### TASK ITEM
The records follow. Copy them exactly, but omit the pictures.

### Stored items
◇ ◇ ◇

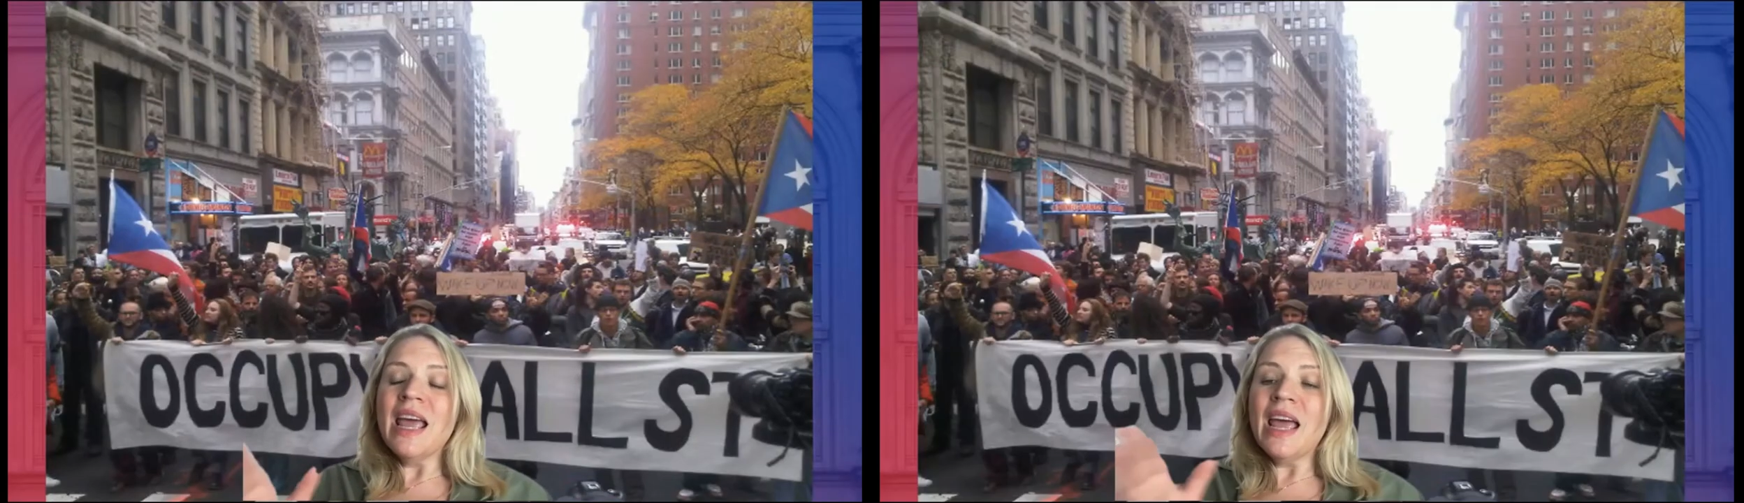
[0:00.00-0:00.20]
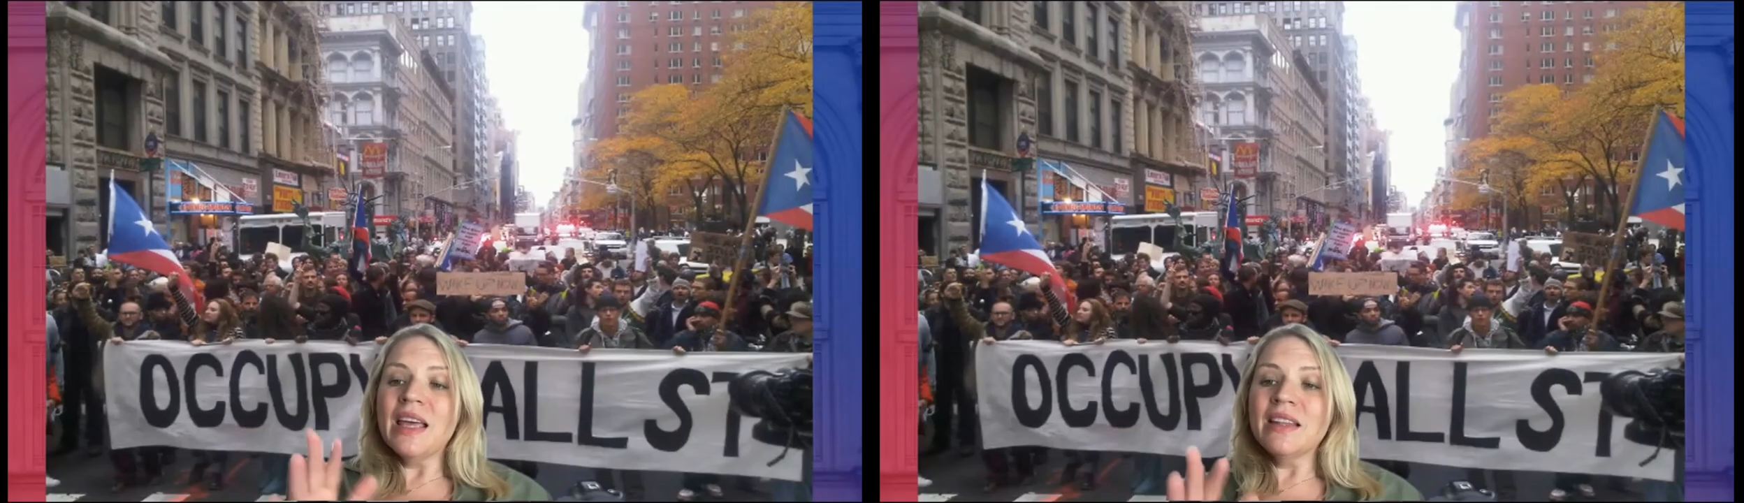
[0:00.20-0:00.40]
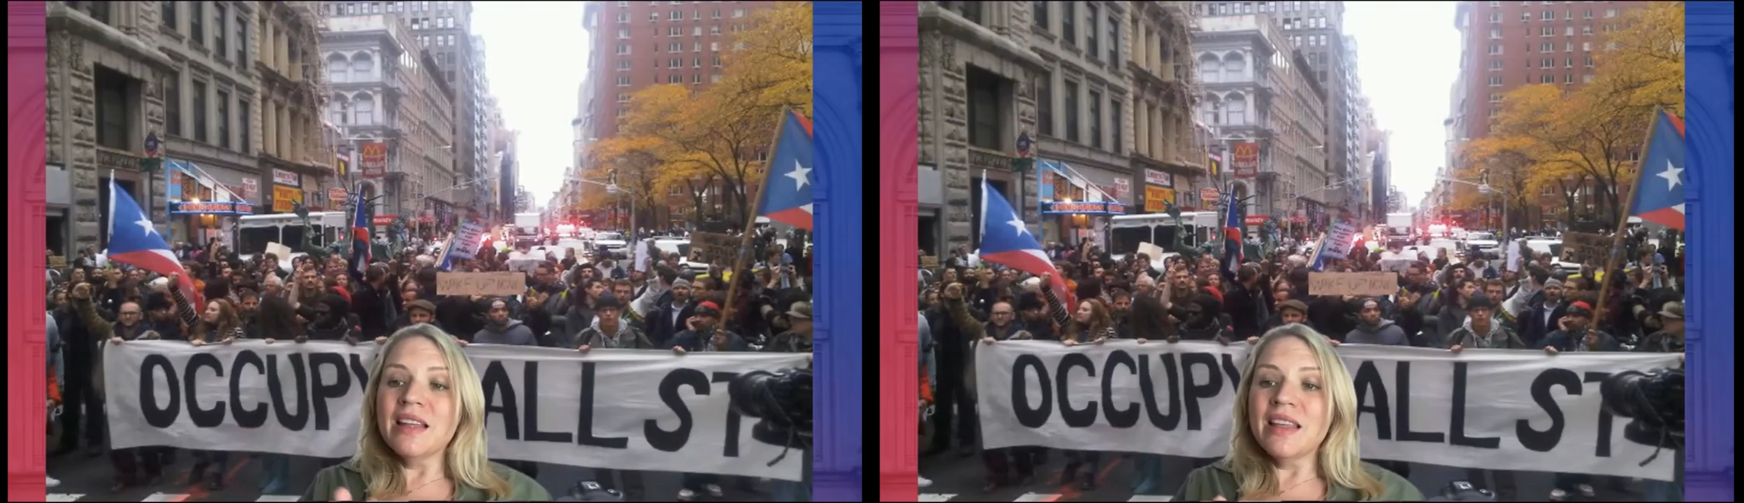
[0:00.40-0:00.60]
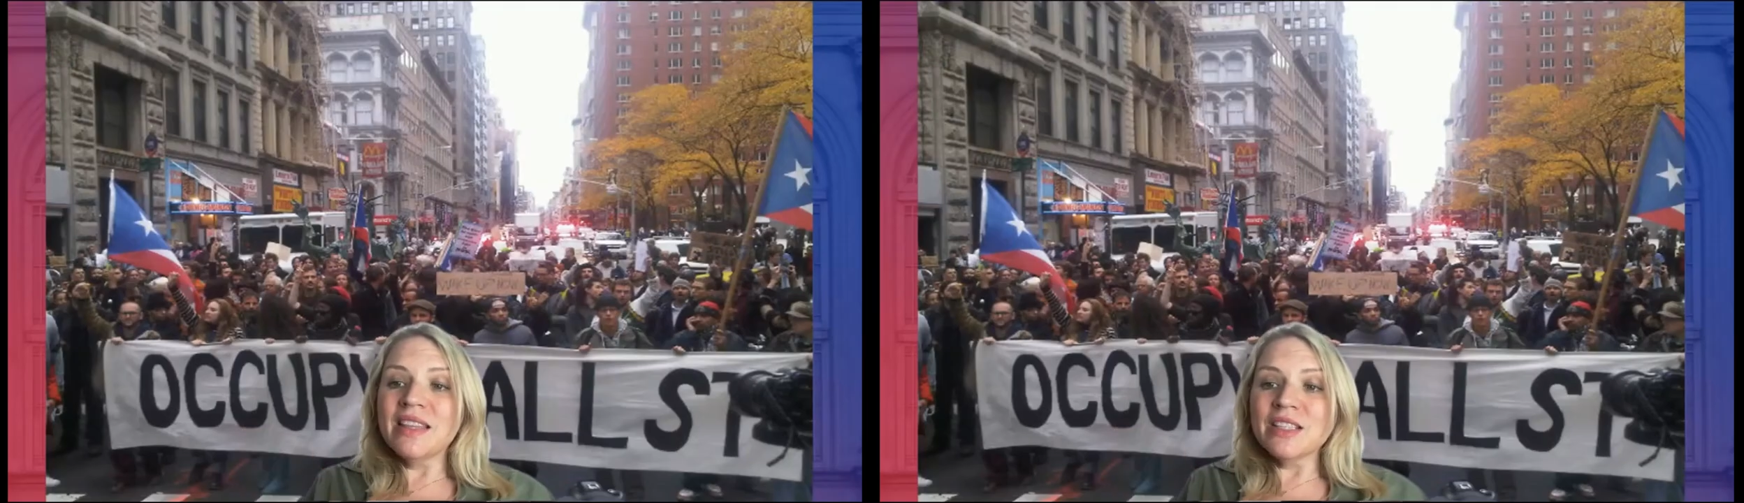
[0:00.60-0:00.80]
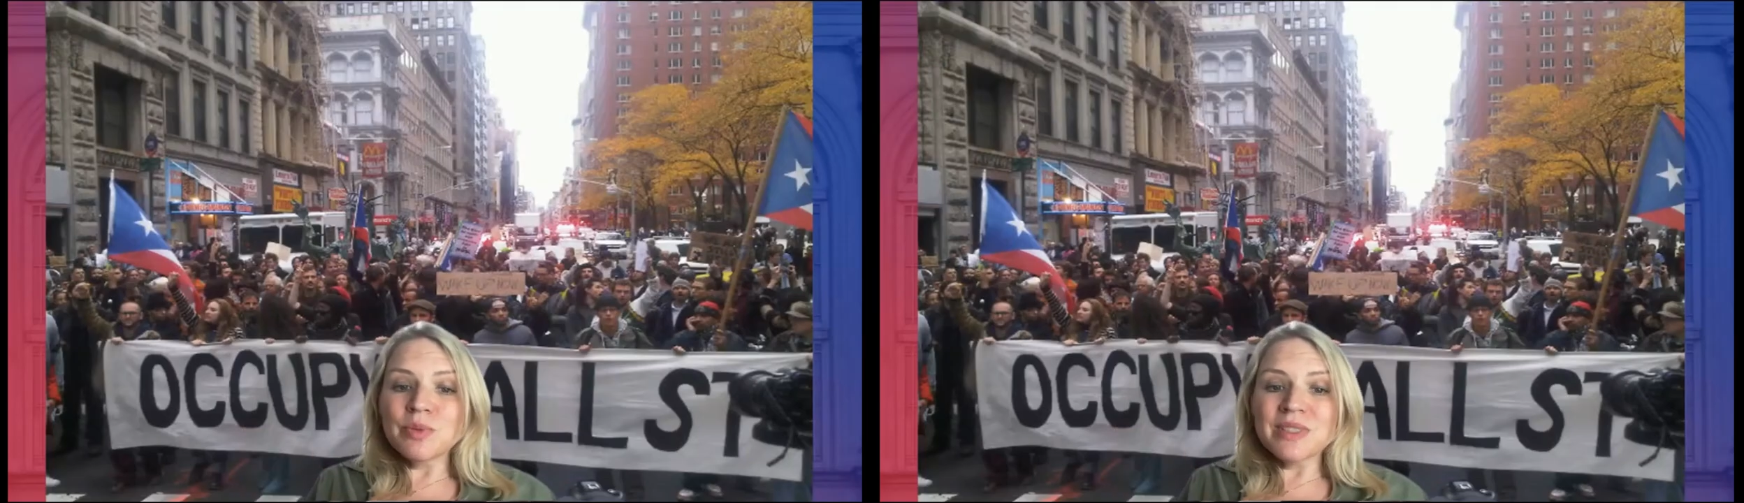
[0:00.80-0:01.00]
And
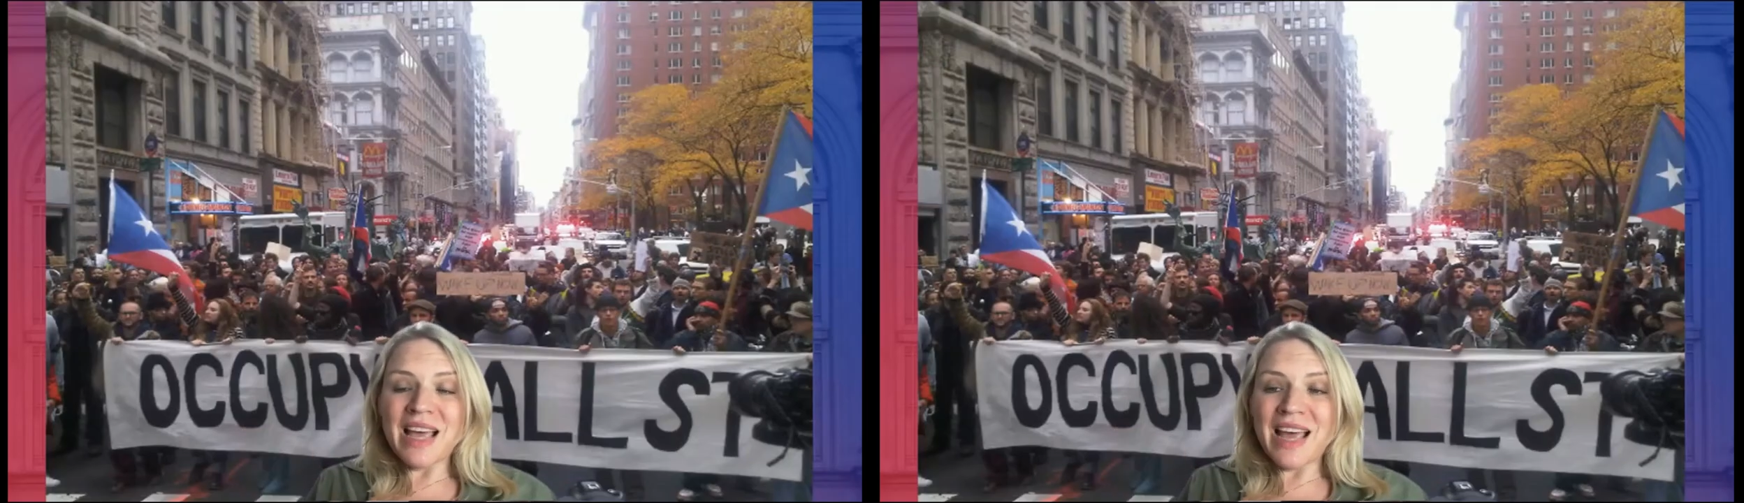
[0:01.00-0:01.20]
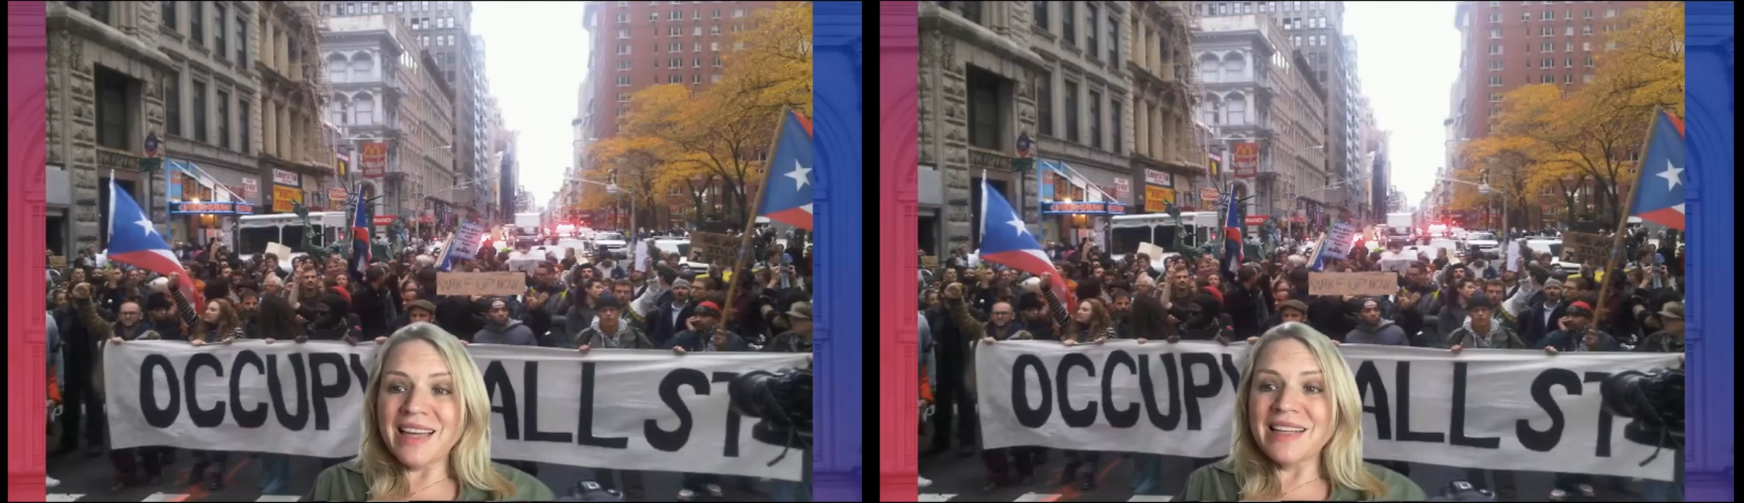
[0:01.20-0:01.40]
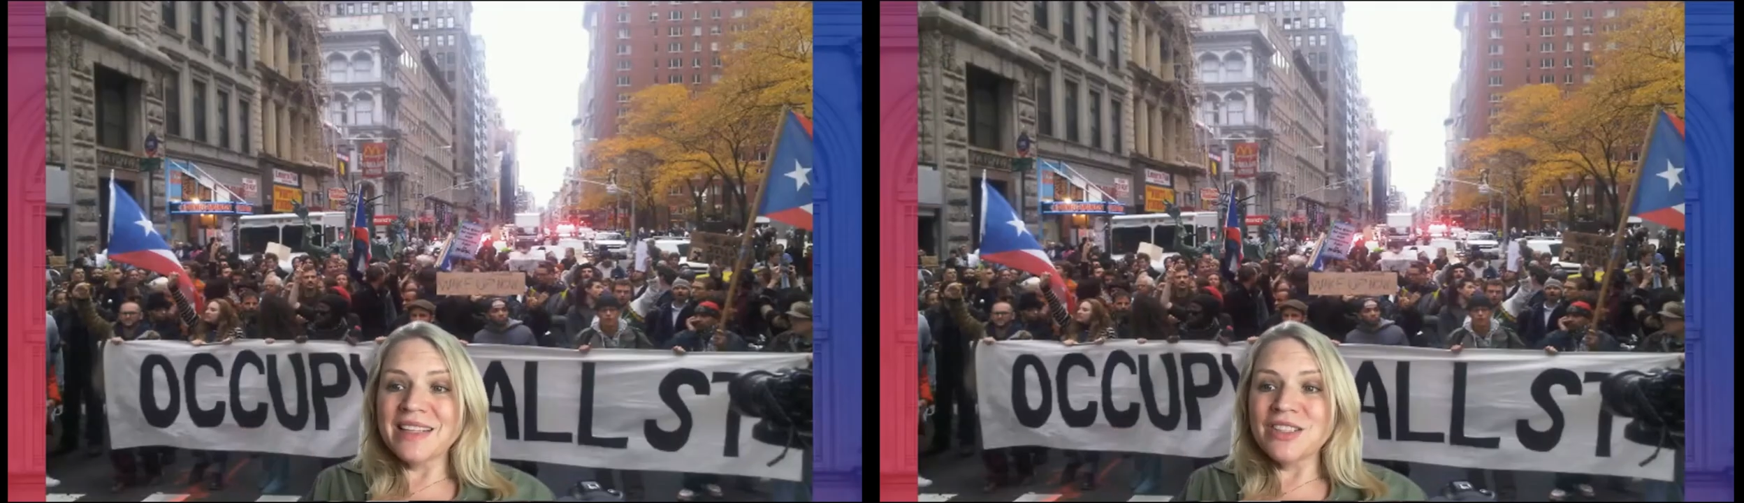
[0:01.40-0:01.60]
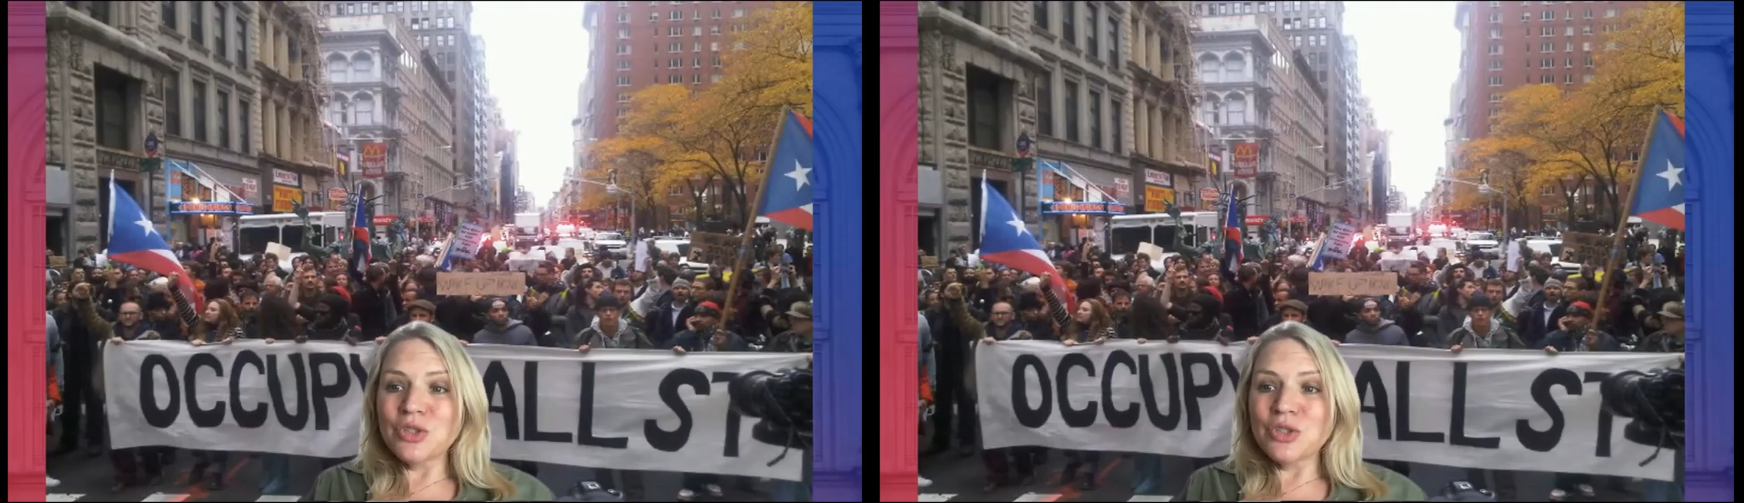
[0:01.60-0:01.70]
this was added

◇ ◇ ◇

### ANSWER BELOW
[0:00.00-0:00.20]
[0:00.20-0:00.40]
[0:00.40-0:00.60]
[0:00.60-0:00.80]
[0:00.80-0:01.00]
And
[0:01.00-0:01.20]
[0:01.20-0:01.40]
[0:01.40-0:01.60]
[0:01.60-0:01.70]
this was added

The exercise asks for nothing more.